Stored items

=== Begin Enclosure ===

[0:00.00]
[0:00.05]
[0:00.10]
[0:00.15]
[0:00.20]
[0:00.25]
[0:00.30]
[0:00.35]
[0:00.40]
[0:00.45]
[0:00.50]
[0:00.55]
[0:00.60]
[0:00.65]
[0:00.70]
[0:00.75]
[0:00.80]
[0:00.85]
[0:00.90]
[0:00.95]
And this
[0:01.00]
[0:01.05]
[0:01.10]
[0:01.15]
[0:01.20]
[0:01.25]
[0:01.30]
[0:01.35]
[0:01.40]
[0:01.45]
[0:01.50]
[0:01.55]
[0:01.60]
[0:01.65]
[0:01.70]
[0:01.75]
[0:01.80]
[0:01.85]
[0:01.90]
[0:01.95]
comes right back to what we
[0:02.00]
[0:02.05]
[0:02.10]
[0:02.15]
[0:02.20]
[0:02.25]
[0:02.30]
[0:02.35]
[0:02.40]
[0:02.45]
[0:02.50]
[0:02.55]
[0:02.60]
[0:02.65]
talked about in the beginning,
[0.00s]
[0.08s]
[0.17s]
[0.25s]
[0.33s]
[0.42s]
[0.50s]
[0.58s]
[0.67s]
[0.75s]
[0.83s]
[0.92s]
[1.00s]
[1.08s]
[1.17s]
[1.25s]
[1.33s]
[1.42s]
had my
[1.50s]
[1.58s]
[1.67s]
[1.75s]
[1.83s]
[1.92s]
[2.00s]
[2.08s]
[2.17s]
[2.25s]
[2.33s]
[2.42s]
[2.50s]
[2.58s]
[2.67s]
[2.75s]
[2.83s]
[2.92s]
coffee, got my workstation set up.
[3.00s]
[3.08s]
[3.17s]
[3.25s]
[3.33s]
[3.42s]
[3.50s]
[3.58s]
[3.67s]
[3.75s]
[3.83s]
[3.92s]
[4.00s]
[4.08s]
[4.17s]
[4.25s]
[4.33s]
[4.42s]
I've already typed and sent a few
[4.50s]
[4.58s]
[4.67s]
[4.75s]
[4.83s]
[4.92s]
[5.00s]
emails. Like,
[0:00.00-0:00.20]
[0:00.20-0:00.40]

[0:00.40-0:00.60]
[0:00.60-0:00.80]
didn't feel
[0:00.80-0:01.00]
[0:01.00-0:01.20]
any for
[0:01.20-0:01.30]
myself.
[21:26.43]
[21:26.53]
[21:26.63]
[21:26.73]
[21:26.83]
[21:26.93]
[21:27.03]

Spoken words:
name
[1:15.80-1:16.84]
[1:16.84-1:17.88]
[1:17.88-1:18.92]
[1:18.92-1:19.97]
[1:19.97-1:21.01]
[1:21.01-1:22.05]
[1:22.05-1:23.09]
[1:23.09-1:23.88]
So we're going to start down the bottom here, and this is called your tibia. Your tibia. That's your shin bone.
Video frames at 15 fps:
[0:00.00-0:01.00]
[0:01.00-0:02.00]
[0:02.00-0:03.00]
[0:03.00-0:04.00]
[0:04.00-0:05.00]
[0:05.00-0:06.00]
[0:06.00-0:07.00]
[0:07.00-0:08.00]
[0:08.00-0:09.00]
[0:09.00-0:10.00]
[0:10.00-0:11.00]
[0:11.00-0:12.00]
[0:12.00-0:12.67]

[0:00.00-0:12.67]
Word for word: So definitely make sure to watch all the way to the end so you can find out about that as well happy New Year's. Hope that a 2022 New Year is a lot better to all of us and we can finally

=== End Enclosure ===

→ **TO DO**
From the first line to the last, please write out the entries exactly.

→ **WORKED SOLUTION**
[0:00.00]
[0:00.05]
[0:00.10]
[0:00.15]
[0:00.20]
[0:00.25]
[0:00.30]
[0:00.35]
[0:00.40]
[0:00.45]
[0:00.50]
[0:00.55]
[0:00.60]
[0:00.65]
[0:00.70]
[0:00.75]
[0:00.80]
[0:00.85]
[0:00.90]
[0:00.95]
And this
[0:01.00]
[0:01.05]
[0:01.10]
[0:01.15]
[0:01.20]
[0:01.25]
[0:01.30]
[0:01.35]
[0:01.40]
[0:01.45]
[0:01.50]
[0:01.55]
[0:01.60]
[0:01.65]
[0:01.70]
[0:01.75]
[0:01.80]
[0:01.85]
[0:01.90]
[0:01.95]
comes right back to what we
[0:02.00]
[0:02.05]
[0:02.10]
[0:02.15]
[0:02.20]
[0:02.25]
[0:02.30]
[0:02.35]
[0:02.40]
[0:02.45]
[0:02.50]
[0:02.55]
[0:02.60]
[0:02.65]
talked about in the beginning,
[0.00s]
[0.08s]
[0.17s]
[0.25s]
[0.33s]
[0.42s]
[0.50s]
[0.58s]
[0.67s]
[0.75s]
[0.83s]
[0.92s]
[1.00s]
[1.08s]
[1.17s]
[1.25s]
[1.33s]
[1.42s]
had my
[1.50s]
[1.58s]
[1.67s]
[1.75s]
[1.83s]
[1.92s]
[2.00s]
[2.08s]
[2.17s]
[2.25s]
[2.33s]
[2.42s]
[2.50s]
[2.58s]
[2.67s]
[2.75s]
[2.83s]
[2.92s]
coffee, got my workstation set up.
[3.00s]
[3.08s]
[3.17s]
[3.25s]
[3.33s]
[3.42s]
[3.50s]
[3.58s]
[3.67s]
[3.75s]
[3.83s]
[3.92s]
[4.00s]
[4.08s]
[4.17s]
[4.25s]
[4.33s]
[4.42s]
I've already typed and sent a few
[4.50s]
[4.58s]
[4.67s]
[4.75s]
[4.83s]
[4.92s]
[5.00s]
emails. Like,
[0:00.00-0:00.20]
[0:00.20-0:00.40]

[0:00.40-0:00.60]
[0:00.60-0:00.80]
didn't feel
[0:00.80-0:01.00]
[0:01.00-0:01.20]
any for
[0:01.20-0:01.30]
myself.
[21:26.43]
[21:26.53]
[21:26.63]
[21:26.73]
[21:26.83]
[21:26.93]
[21:27.03]

Spoken words:
name
[1:15.80-1:16.84]
[1:16.84-1:17.88]
[1:17.88-1:18.92]
[1:18.92-1:19.97]
[1:19.97-1:21.01]
[1:21.01-1:22.05]
[1:22.05-1:23.09]
[1:23.09-1:23.88]
So we're going to start down the bottom here, and this is called your tibia. Your tibia. That's your shin bone.
Video frames at 15 fps:
[0:00.00-0:01.00]
[0:01.00-0:02.00]
[0:02.00-0:03.00]
[0:03.00-0:04.00]
[0:04.00-0:05.00]
[0:05.00-0:06.00]
[0:06.00-0:07.00]
[0:07.00-0:08.00]
[0:08.00-0:09.00]
[0:09.00-0:10.00]
[0:10.00-0:11.00]
[0:11.00-0:12.00]
[0:12.00-0:12.67]

[0:00.00-0:12.67]
Word for word: So definitely make sure to watch all the way to the end so you can find out about that as well happy New Year's. Hope that a 2022 New Year is a lot better to all of us and we can finally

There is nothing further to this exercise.